The greatest memory of my Foyles experience was perhaps when I put my books down on the counter and the sales clerk said that one of them was not part of the three for two offer. My slight chagrin, turned to pleasure when he said that because one of the books was “the best book you will ever read”, he would include it in the deal.
Yet, is it really worth it? That is, is it really worth paying the average extra £4.32 difference in price between the Foyles’ book cost and Amazon’s, for that type of personal and physical experience? Personally, I find the physical sensation of a book in my hands, discovered on a store bookshelf and clutched close to me on the journey home (or with a clear cover ready to inscribe and gift to a friend) probably is worth an extra £4. But, the prevailing wisdom is that soon it will become archaic to say I brought this from a book store. The book store becoming the chimera of the high street.

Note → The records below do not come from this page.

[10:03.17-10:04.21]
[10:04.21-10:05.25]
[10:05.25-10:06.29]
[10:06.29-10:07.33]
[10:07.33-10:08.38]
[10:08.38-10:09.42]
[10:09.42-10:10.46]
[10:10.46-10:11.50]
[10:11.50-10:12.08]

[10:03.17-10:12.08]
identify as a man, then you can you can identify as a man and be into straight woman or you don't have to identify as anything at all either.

However, either way, a recent Pew Study of American’s found that millennials were more likely to have read a book, either in digital or paper form, in the past year than Americans over 30 years old. So our children aren’t just screen addicts whose brains have been rewired for an attention deficient age. They might be less likely to read physical newspapers or visit physical art galleries, book shops or museums, but they do read long-form content. For them ephemeral content and shortform has its place; and so does the book – even if some of the book reading if forced on them by school or university.